Saturday morning I did a favor for a friend, skimming and critiquing a mediocre fictional political thriller. And then, with a sigh of relief and a sense of anticipation, I entered the complex real world where personal relationships, firm rivalries, government policies, and Armageddon scenarios both took the world’s financial system to the brink and (we trust) saved it from collapse. Andrew Ross Sorkin’s Too Big to Fail: The Inside Story of How Wall Street and Washington Fought to Save the Financial System from Crisis—and Themselves (Viking, 2009) tells a story we thought we already knew. It turns out we knew only its public face.
Sorkin, a well-respected reporter for The New York Times, provides background on the main characters in the drama, both people and firms, as they make their entrance and shares the assessments of others when appropriate (some blunter and more profane than others). For instance, Robert Steel, deputy secretary of the Treasury and a Goldman alum, always said to staffers seeking advice on how to deal with their new boss: “One: Hank’s really smart. Really smart. He’s got a photographic memory. Two: He’s an incredibly hard worker, incredibly hard. The hardest you’ll ever meet. And he’ll expect you to work just as hard. Three: Hank has no social EQ [Emotional Quotient], zero, none. Don’t take it personally. He has no clue. He’ll go to the restroom and he’ll only halfway close the door.” (p. 48)

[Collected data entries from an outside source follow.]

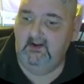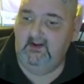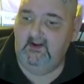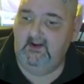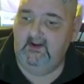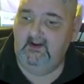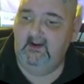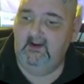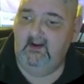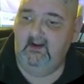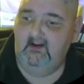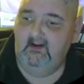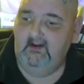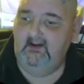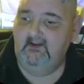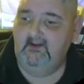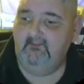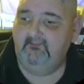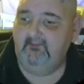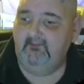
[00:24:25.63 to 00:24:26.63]
air
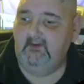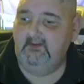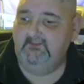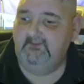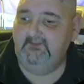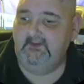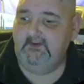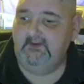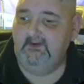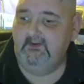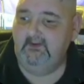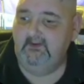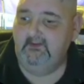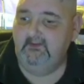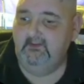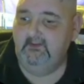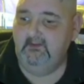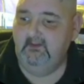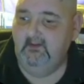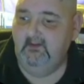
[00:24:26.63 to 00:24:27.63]
fried chicken
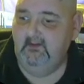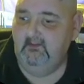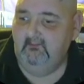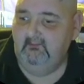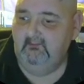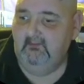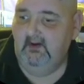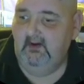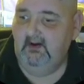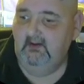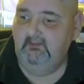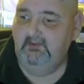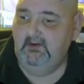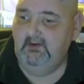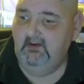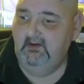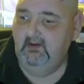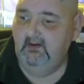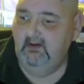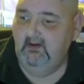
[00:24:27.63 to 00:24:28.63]
rub
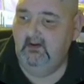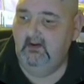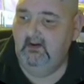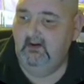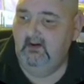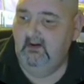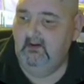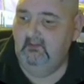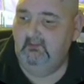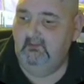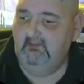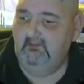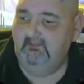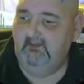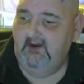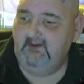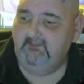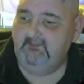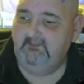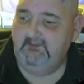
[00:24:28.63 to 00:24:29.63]
with
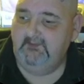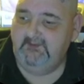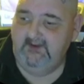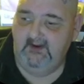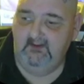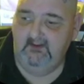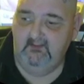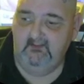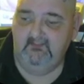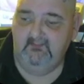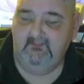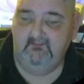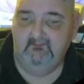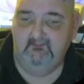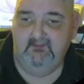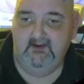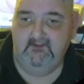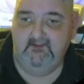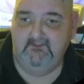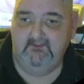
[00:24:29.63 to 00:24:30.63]
mashed potatoes and
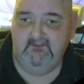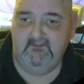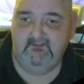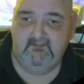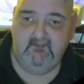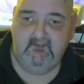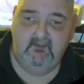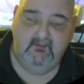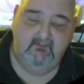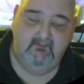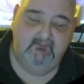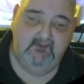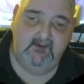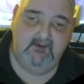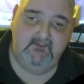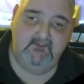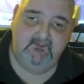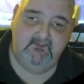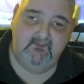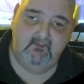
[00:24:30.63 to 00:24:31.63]
veggies. So the
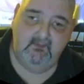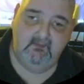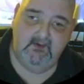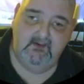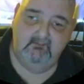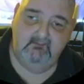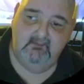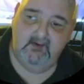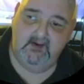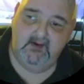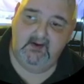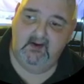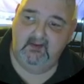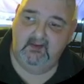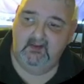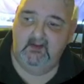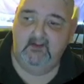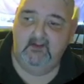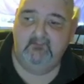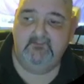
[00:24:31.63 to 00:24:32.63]
veggies are whatever I got
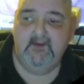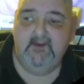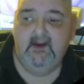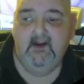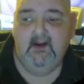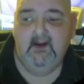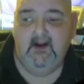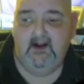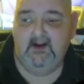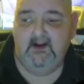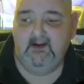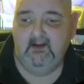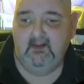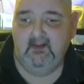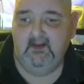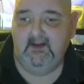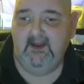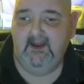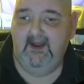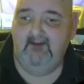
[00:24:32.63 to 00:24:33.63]
left. I got like
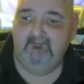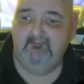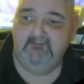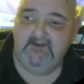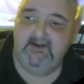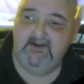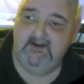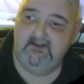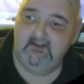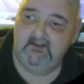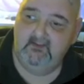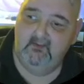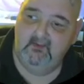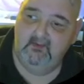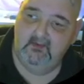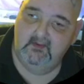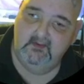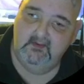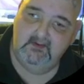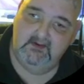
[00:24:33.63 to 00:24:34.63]
half a can of
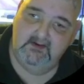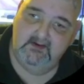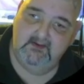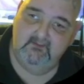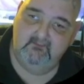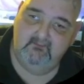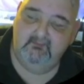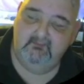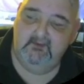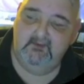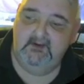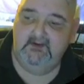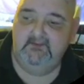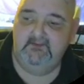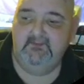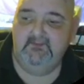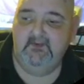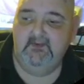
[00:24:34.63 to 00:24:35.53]
corn in the fridge.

The cast of characters in the crisis, by the way, was large and their relationships incestuous. Rivals lived in the same building and ate at the same restaurant. They both depended on and deeply distrusted one another. Strong banks tried to solidify their positions through cheap, strategic acquisitions; the weak were either in denial or ready to offer themselves up on the takeover altar. Everyone feared Goldman Sachs; many had worked there at some point in their lives. Lurking in the background, threatening to engulf the entire financial system, was AIG.

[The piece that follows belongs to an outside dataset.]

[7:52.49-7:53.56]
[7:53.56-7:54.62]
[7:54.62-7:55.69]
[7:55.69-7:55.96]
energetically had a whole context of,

Early in the crisis, as traders began to hammer away at financial stocks, Dick Fuld, the dysfunctional CEO of Lehman, was quick to blame short sellers for all the woes of his firm. A ban on short selling, he argued, would give Lehman room to breathe, which was all it needed. Fuld was not alone in pointing the finger. John Mack ranted that a raid on Morgan Stanley’s stock was “immoral if not illegal.” (p. 420) His CFO was more Darwinian, describing short sellers as “cold-blooded reptiles [who] eat what’s in front of them.” (p. 421)
Short sellers, of course, didn’t bring down Lehman. The firm was in trouble long before they entered the picture. I didn’t realize, however, how close Lehman came to being rescued and how, despite the best efforts of bleary-eyed Wall Street bankers, the plan was scuttled.

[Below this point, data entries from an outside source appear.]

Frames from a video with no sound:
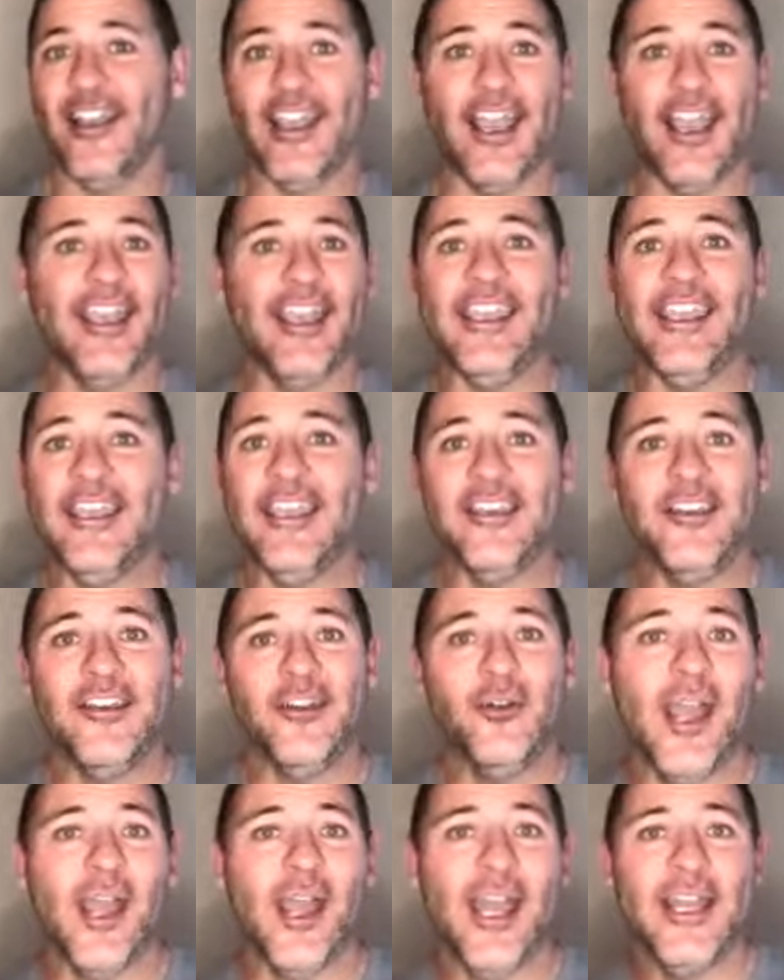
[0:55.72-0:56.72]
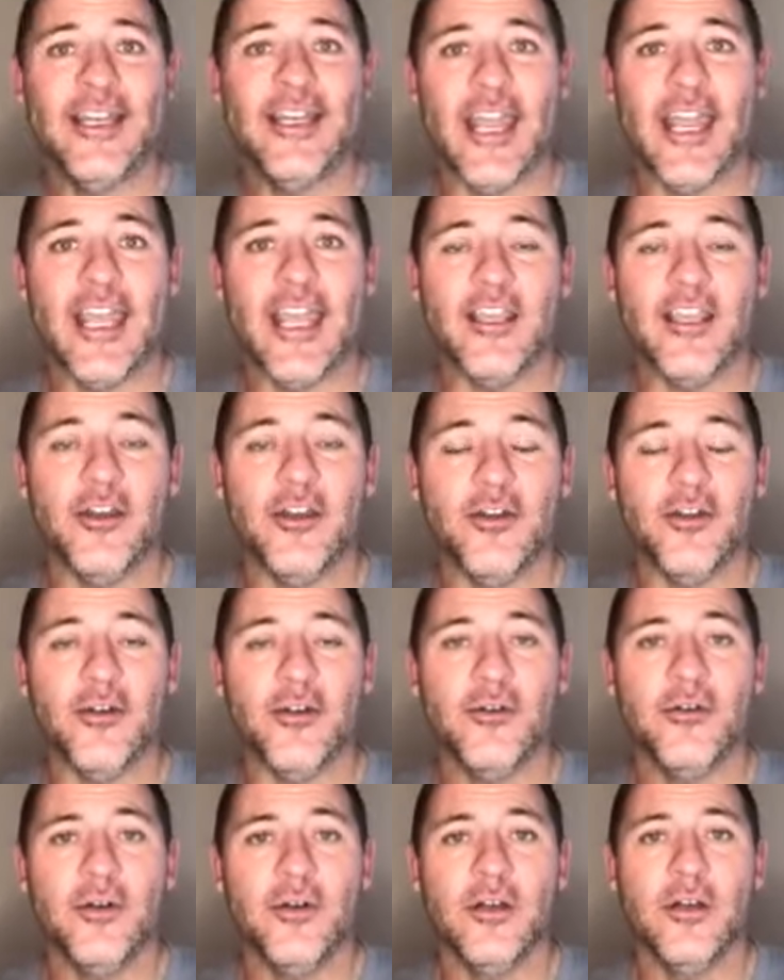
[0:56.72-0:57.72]
EQ and
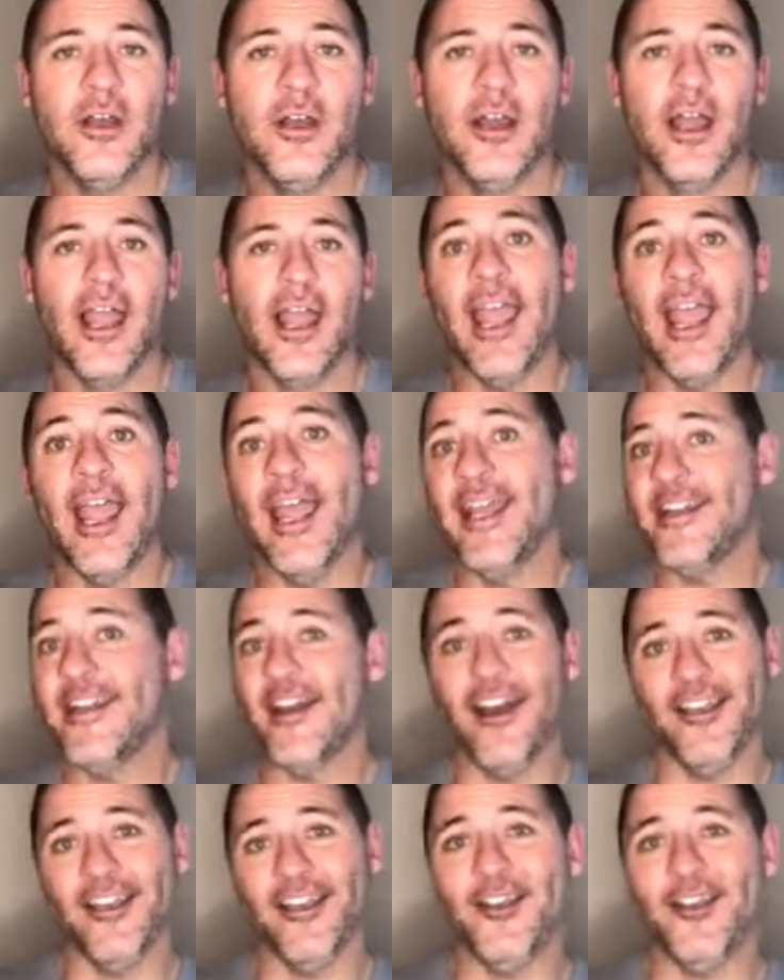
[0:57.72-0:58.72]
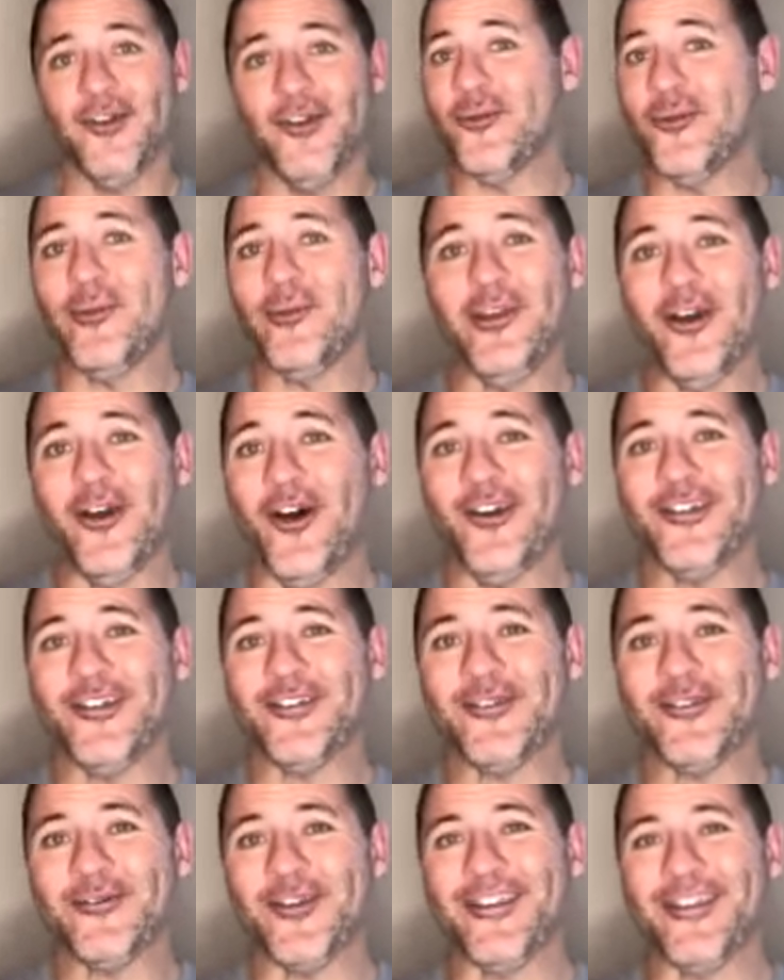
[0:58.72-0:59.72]
AQ and IQ, to be honest
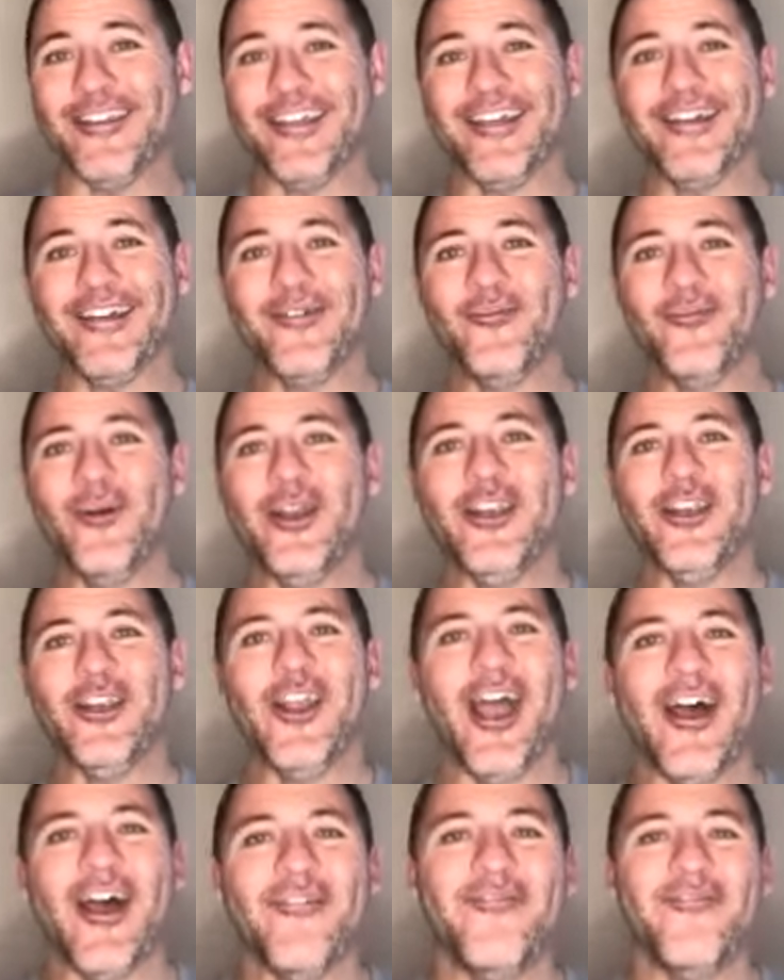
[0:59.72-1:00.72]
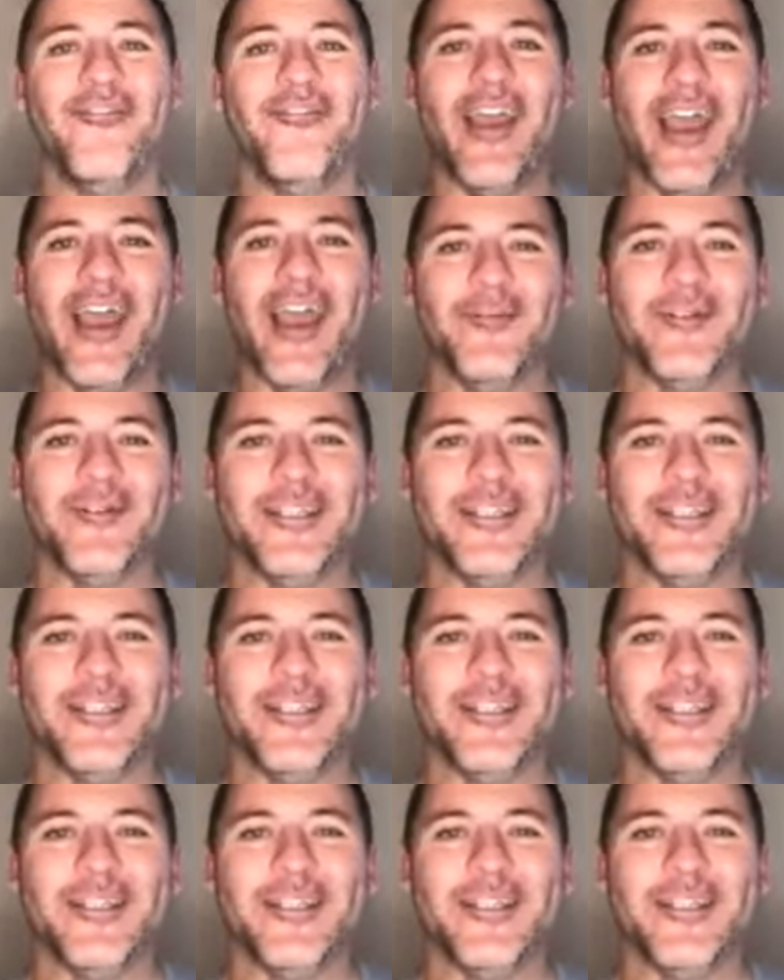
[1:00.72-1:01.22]
with you. When you have families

Throughout the cascade of crises, the public and private sectors were in constant communication. Phone call after phone call, meeting after meeting. Although government teams were lean, bankers often moved in hordes. Greg Curl, the chief deal maker at Bank of America and a possible successor to Ken Lewis, brought more than a hundred bankers to New York from Charlotte to work on the Lehman deal. Once that deal was dead, he sent them home, only to need them back some four hours later to look into a deal with Merrill.
Sorkin’s 600-page book is gripping. He fills in a story harrowing in its own right with behind-the-scene details and enough dialogue to make it read like a novel. There are even tidbits of comic relief, such as the disclosure that Hank Paulson’s pension from Goldman Sachs after he turns 65 will be a whopping $10,533 a year. (p. 424)
Too Big to Fail is not a morality tale with heroes and villains; in fact, after countless nights of sleep deprivation everybody becomes grey and haggard. Neither Wall Street nor Washington is glamorous. As I read this book I often thought of John Le Carré.